AMP, ASA und ThreatGRID: Cisco baut Malware-Schutz aus

Cisco AMP (Advanced Malware Protection) erweitert den Malware-Schutz für Data Center mit neuen FirePower-Appliances und einer virtuellen Firewall.

Cisco spendiert neuen Endgeräten die eigene SourceFire Advanced Malware Protection (AMP). Dafür wurden zwei dedizierte AMP-Appliances vorgestellt. Weiterhin hat das Unternehmen eine virtuelle Firewall für Data Center in das Security-Portfolio aufgenommen.

Cisco will damit die Security-Herausforderungen adressieren, mit denen Data-Center-Betreiber in der heutigen Zeit konfrontiert werden. Ziel ist es, die Infrastruktur vor so genannten Zero-Day-Angriffen und APT (Advanced Persistent Threats) zu schützen. Die AMP-Produkte sollen Administratoren helfen, die IT-Sicherheit im Data Center zu stärken.

Cisco AMP

Die neuen Funktionen in Ciscos Advanced Malware Protection ermöglichen es laut Hersteller, IoC-Daten (Indications of Compromise) aus dem Netzwerk mit denen der Endgeräte abzugleichen. Somit kombiniert man die Abwehr gegen Bedrohungen. Cisco möchte damit durchgehenden Schutz vor Advanced Persitent Threats bieten. Ab sofort gibt es für AMP auch Unterstützung für Mac OS X und die Lösung ist auch als Private-Cloud-Appliance verfügbar. Web- und E-Mail-Security-Appliances hat man ebenfalls mit AMP ausgestattet. Das gilt auch für Cloud-Gateways.

Die beiden neuen Appliances sind die FirePower AMP8150 und die FirePower AMP7150. Sie bieten einen Durchsatz von zwei Gbps beziehungsweise 500 Mbps. Vergleicht man das mit Vorgänger-Modellen, ist das ein Performance-Gewinn von 50 Prozent. Es handelt sich bei den beiden FirePower-Produkten außerdem um Ciscos erste Netzwerk-Komponenten, die speziell für AMP entwickelt wurden.

ThreatGRID

Zu Ciscos Security-Strategie gehört ebenfalls die geplante Übernahme von ThreatGRID. Die dynamische Analyse-Technologie ist innerhalb der Unternehmens-Struktur oder in der Cloud verfügbar. Sie ergänzt AMP durch Aggregation und Korrelation von Advanced-Threat-Intelligence-Daten, die aus dem gesamten Netzwerk stammen.

Cisco ASA: Virtuelle Firewall für ACI und SDN

Mit Hinblick auf das Data Center und die Cloud wurde Ciscos ASA-Firewall-Familie (Adaptive Security Appliance) um Unterstützung für SDN (Software-defined Networking) und ACI-Umgebungen (Application Centric Infrastructure) erweitert.

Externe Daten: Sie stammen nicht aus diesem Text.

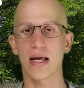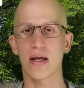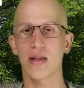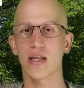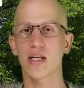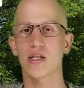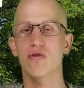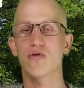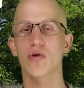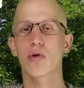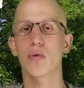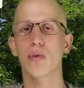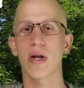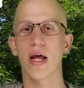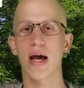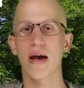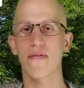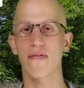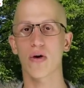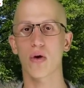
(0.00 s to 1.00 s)
Now this
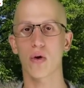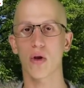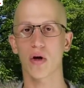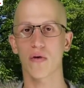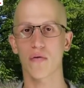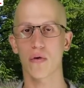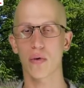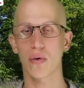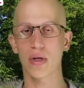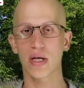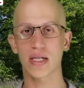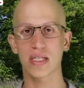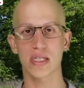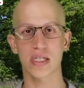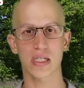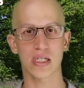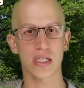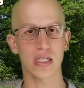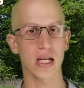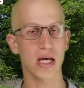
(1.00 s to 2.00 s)
2.5 hour long road
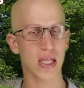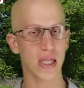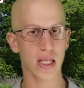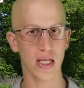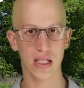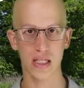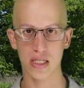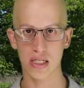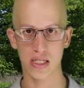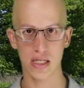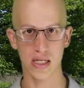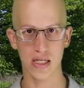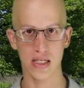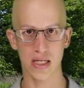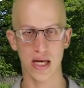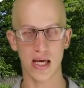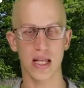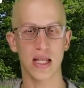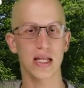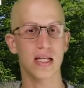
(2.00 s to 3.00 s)
test is nothing to
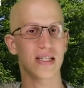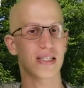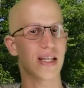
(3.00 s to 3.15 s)
sneeze at.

Die virtuelle Appliance ASAv bietet laut Cisco ACI-Integration ohne Begrenzungen durch Hypervisor oder vSwitch. Administratoren können diese nach Wunsch dynamisch skalieren, so Cisco. Die Firewall-Appliance ASA 5585X wurde überarbeitet und bietet verglichen mit früheren Versionen den doppelten Durchsatz. Sie soll in einer 16-Knoten-Cluster-Konfiguration in traditionellen Netzwerk-, SDN- und ACI-Umgebungen bis zu 640 Gbps erreichen.

„Malware kann heute Geschäftsprozesse beeinträchtigen, lange bevor die meisten Sicherheitstools sie überhaupt bemerken“, sagte Klaus Lenssen. Er ist Chief Security Officer bei Cisco Deutschland. „Unternehmen werden über Endgeräte, das Rechenzentrum oder die Cloud infiltriert. Sie benötigen daher umfassende bedrohungszentrische Lösungen, die den kompletten Angriffszyklus im Blick haben und das Netzwerk kontinuierlich vor Bedrohungen schützen – vor, während und nach einem Angriff.“, fügte er an.